GSA Annual Meeting in Denver, Colorado, USA - 2016

Paper No. 129-6
Presentation Time: 3:10 PM


SEWALL, Jacob O., Department of Physical Sciences, Kutztown University of Pennsylvania, P.O. Box 730, Kutztown, PA 19530 and RIIHIMAKI, Catherine A., Council on Science and Technology, Princeton University, Princeton, NJ 08544,

Topography and its evolution influence climate, and climate, in turn, impacts topographic evolution. This connected climate-landscape system is the dynamic foundation of the interconnected Earth system and, consequently, understanding how climate and landscapes evolve together over thousand- to million-year timescales is critical to understanding the evolution of other, shorter-lived systems (e.g. biological or hydrological). The North American Cordillera, where the meridional orientation of major topographic features has had substantial influence on climate since at least the Jurassic and where significant Cenozoic climate changes have impacted both the rates and processes of landscape evolution is an excellent laboratory for studying interactions between climate and landscapes.
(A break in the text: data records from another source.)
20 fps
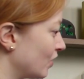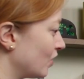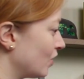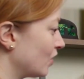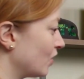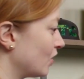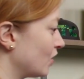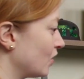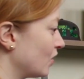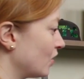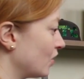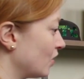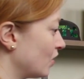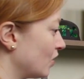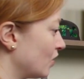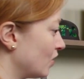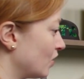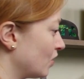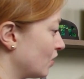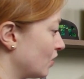
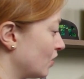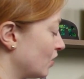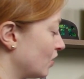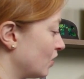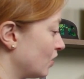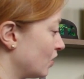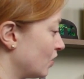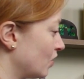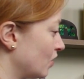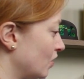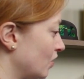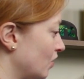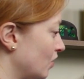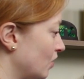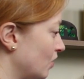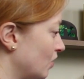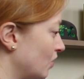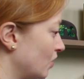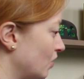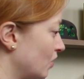
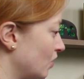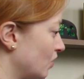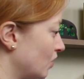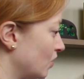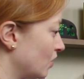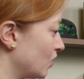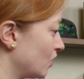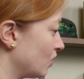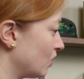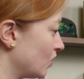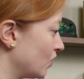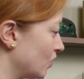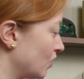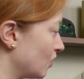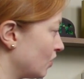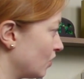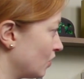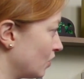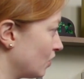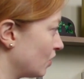
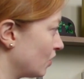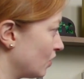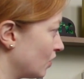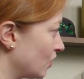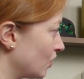(not speaking)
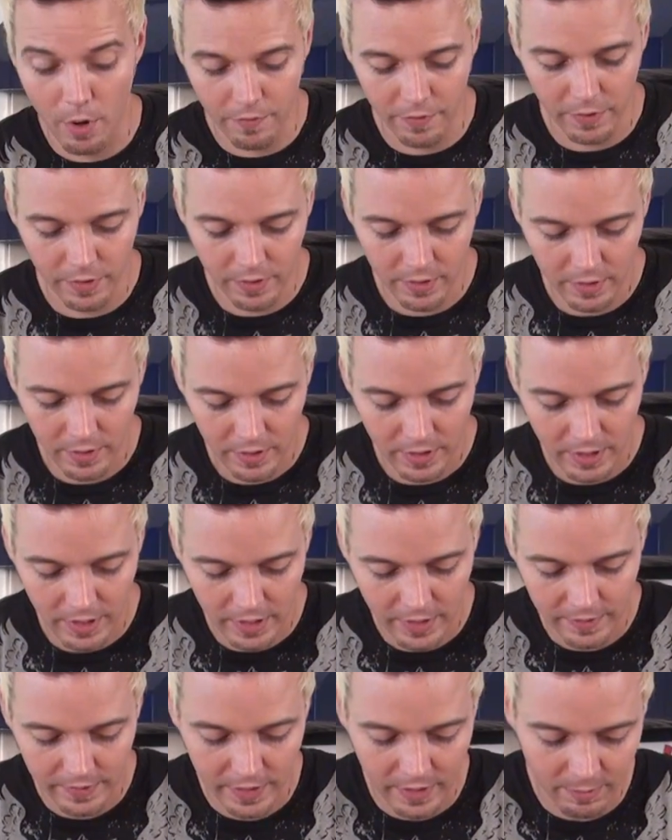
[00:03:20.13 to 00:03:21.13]
over,
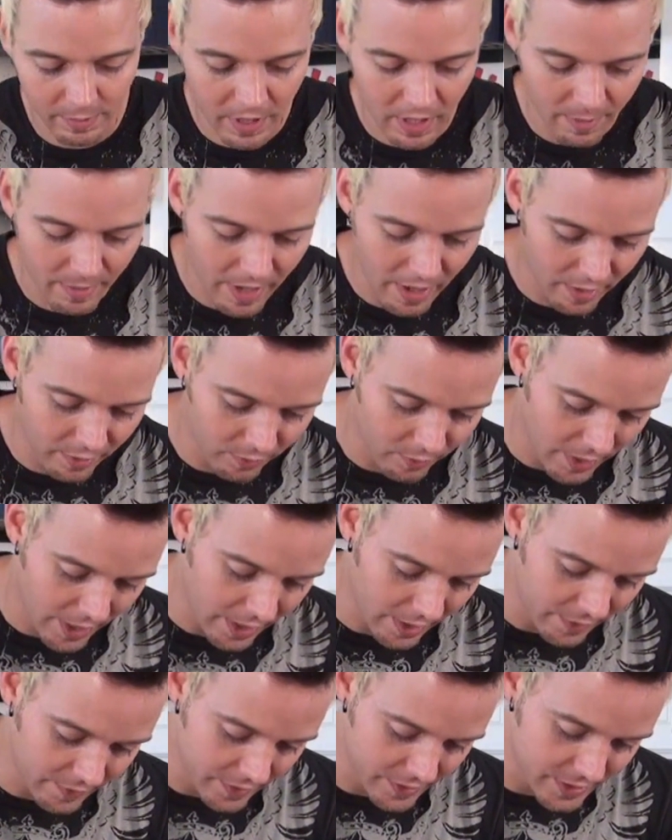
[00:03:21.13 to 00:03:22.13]
and let them come out
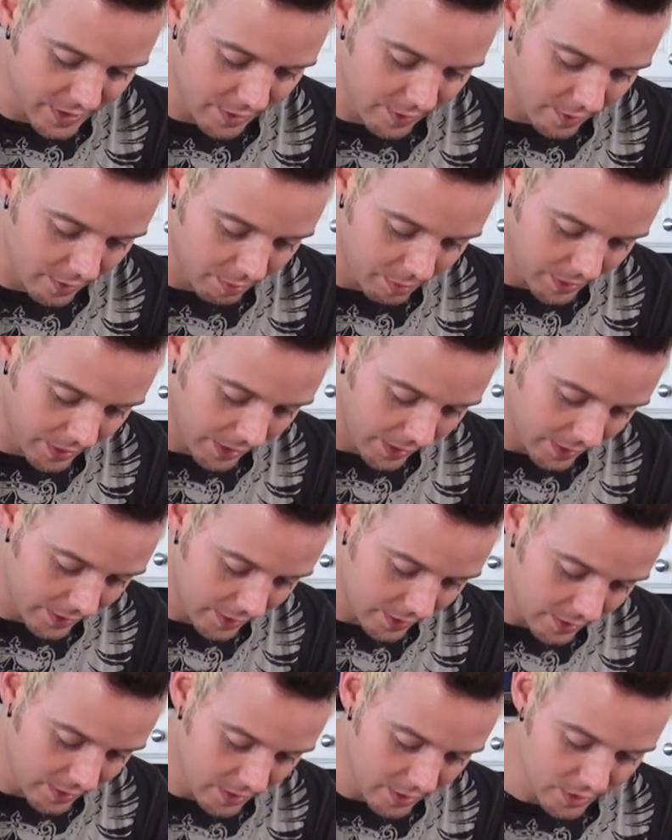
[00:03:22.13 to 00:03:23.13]
right on the center of the plate,
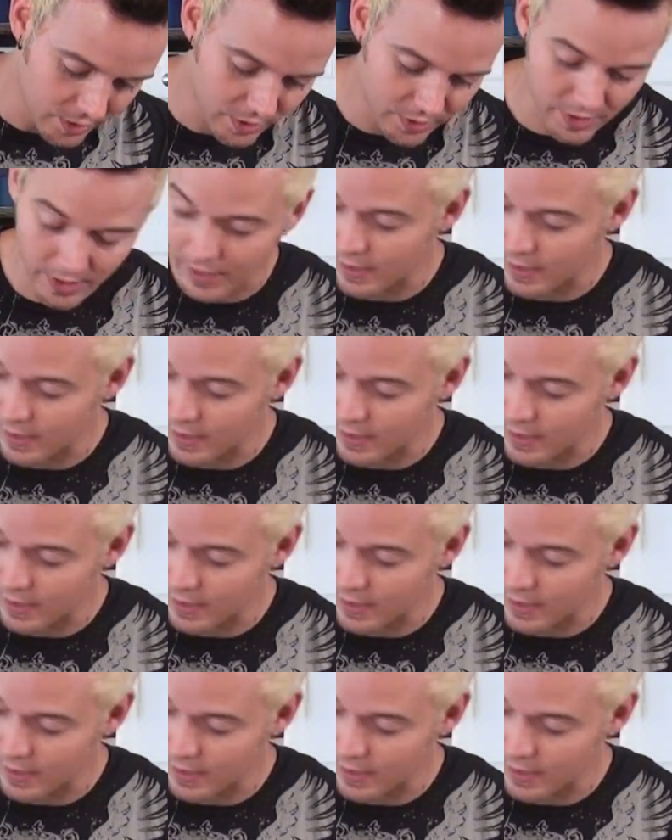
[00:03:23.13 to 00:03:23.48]
just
We present here three studies that illustrate both the complexity of the climate-landscape system and the utility of using data-driven modeling to study it. 1) Pliocene-Pleistocene investigations in Wyoming and Montana highlight the potential for orbital variations to drive regional climate changes that exert significant influence on landscape evolution. 2) Stream-power modeling derived from those proposed climate changes illustrates the potential influences that local geological and hydrological conditions can exert under given climatic and topographic conditions. 3) Simulations of the Mesozoic-Cenozoic transition highlight the broader roles that global and continental-scale climate and topography play in setting the stage for regional and local processes. In these studies, we show that combining tools across different Earth science disciplines and spatial and temporal scales allows for innovation in quantifying the specific climate-landscape interactions that have contributed to the geomorphology of the modern Rocky Mountain landscape.